• _Exercise goal_:
Once you find the line with "(10.00 s to 11.00 s)" in the data below, transcribe exactly each line from there to the line with "(19.00 s to 19.50 s)", inclusive, and nothing else. Drop the pictures.

• _Data to process_:
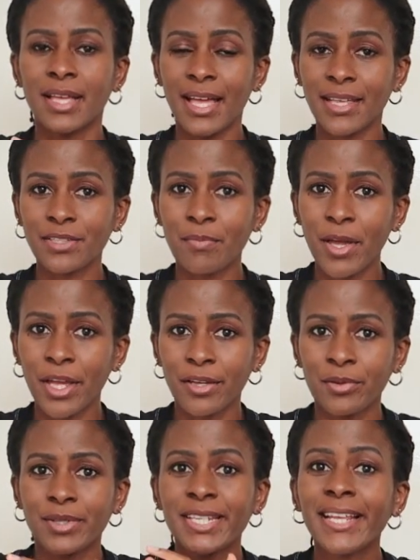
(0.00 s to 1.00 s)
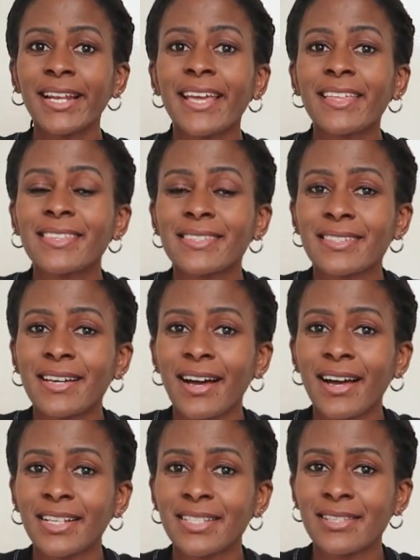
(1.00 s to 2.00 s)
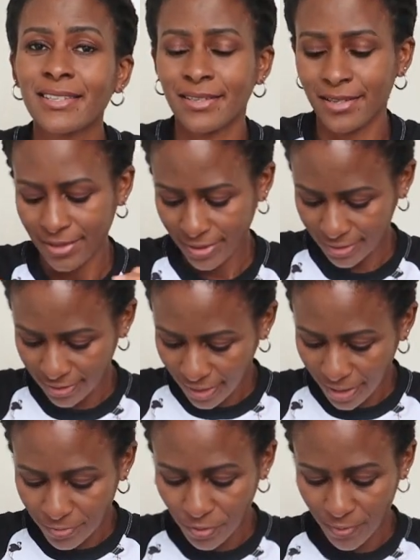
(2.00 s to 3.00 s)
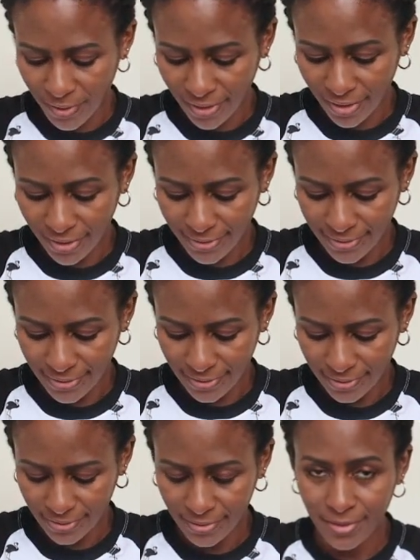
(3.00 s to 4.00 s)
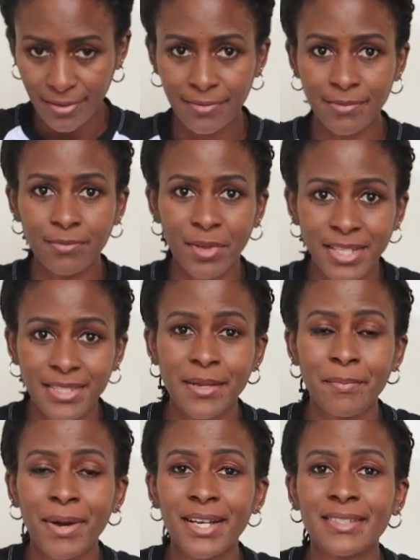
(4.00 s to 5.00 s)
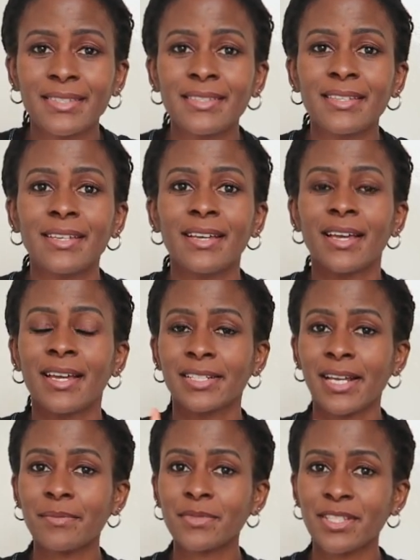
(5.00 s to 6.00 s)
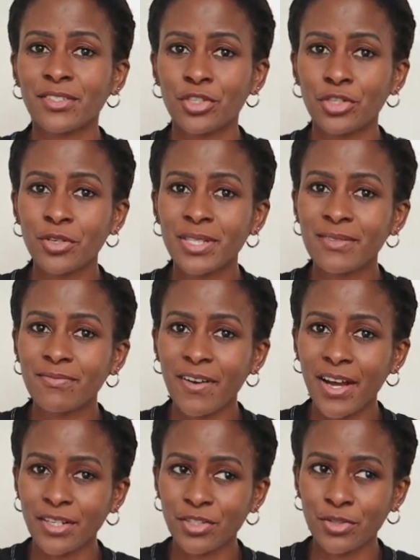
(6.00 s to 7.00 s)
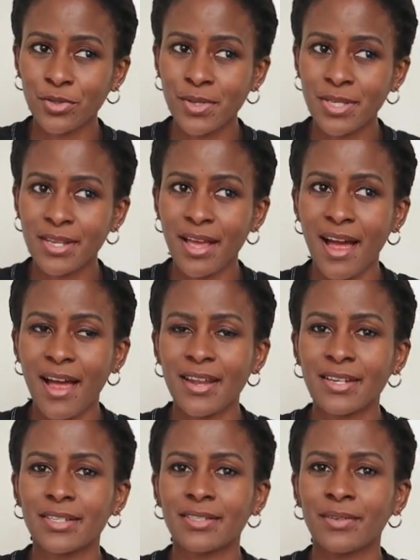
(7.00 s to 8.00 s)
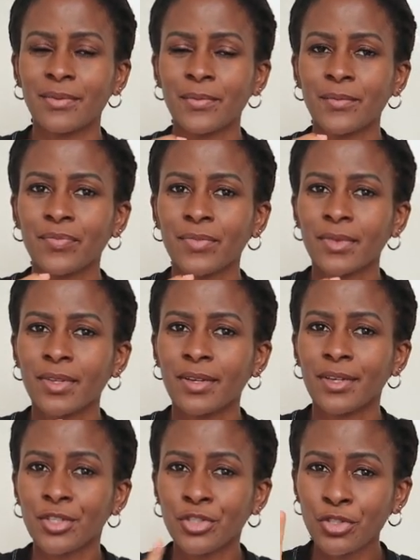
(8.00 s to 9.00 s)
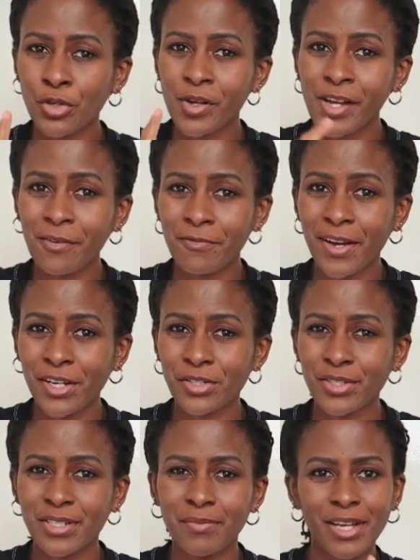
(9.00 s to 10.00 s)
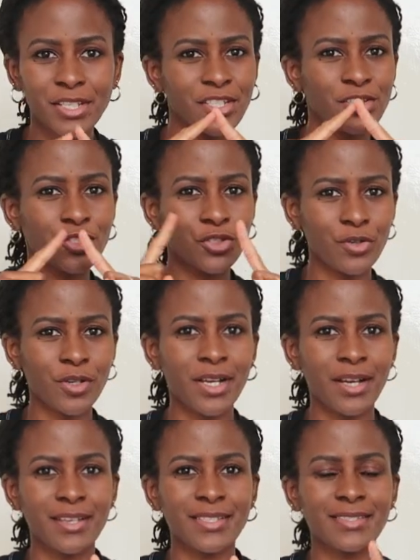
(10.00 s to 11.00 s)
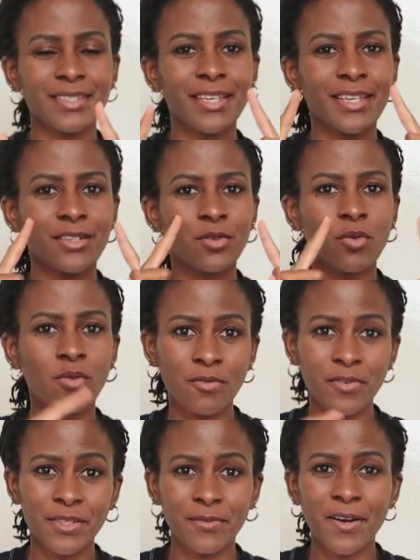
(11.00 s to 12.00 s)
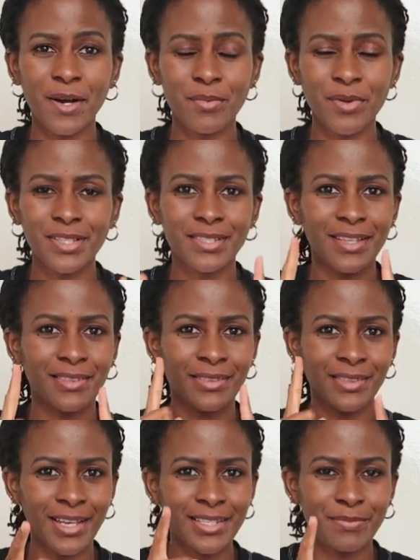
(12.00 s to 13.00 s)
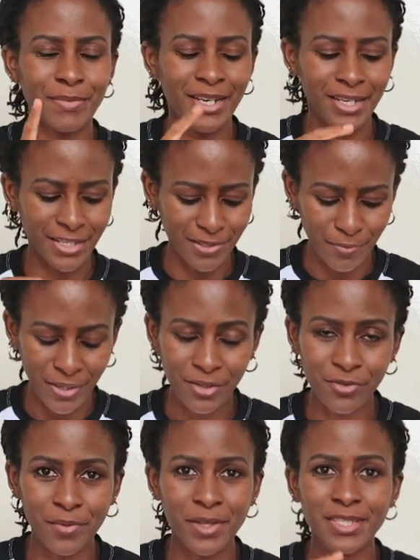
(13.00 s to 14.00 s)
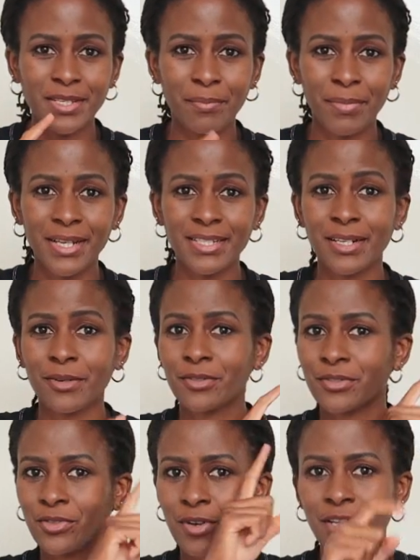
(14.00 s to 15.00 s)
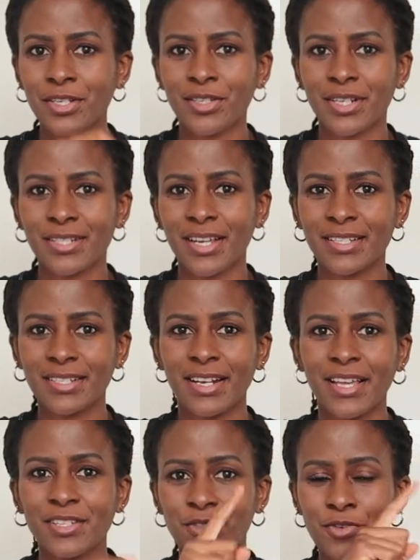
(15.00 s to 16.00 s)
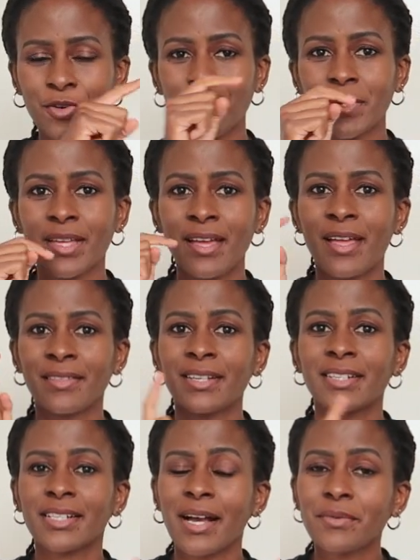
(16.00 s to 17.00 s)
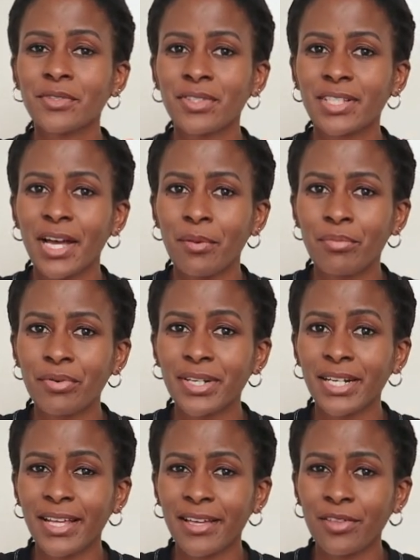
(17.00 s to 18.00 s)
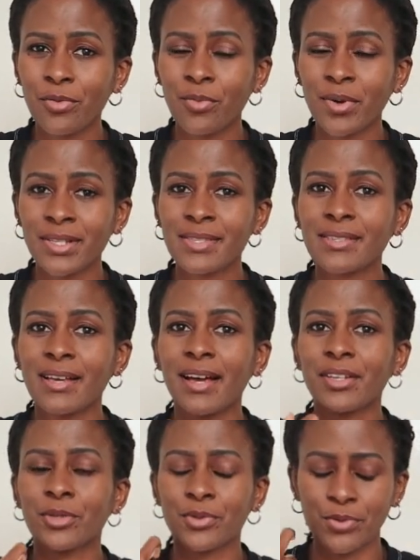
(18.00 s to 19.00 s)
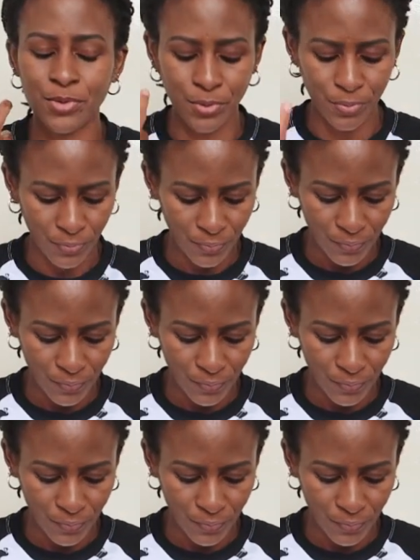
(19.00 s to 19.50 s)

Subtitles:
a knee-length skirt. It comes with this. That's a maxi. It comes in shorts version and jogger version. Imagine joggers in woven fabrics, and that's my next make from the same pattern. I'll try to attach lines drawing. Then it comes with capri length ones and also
...
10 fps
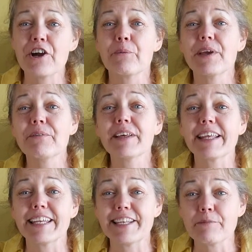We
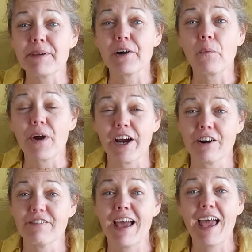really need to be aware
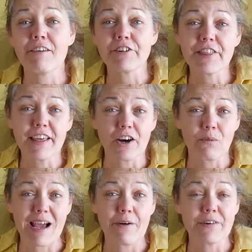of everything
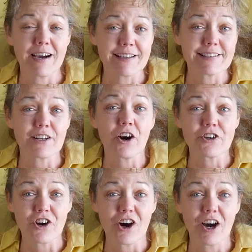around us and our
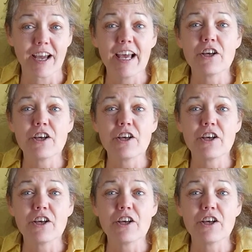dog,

• _Output of the task_:
(10.00 s to 11.00 s)
(11.00 s to 12.00 s)
(12.00 s to 13.00 s)
(13.00 s to 14.00 s)
(14.00 s to 15.00 s)
(15.00 s to 16.00 s)
(16.00 s to 17.00 s)
(17.00 s to 18.00 s)
(18.00 s to 19.00 s)
(19.00 s to 19.50 s)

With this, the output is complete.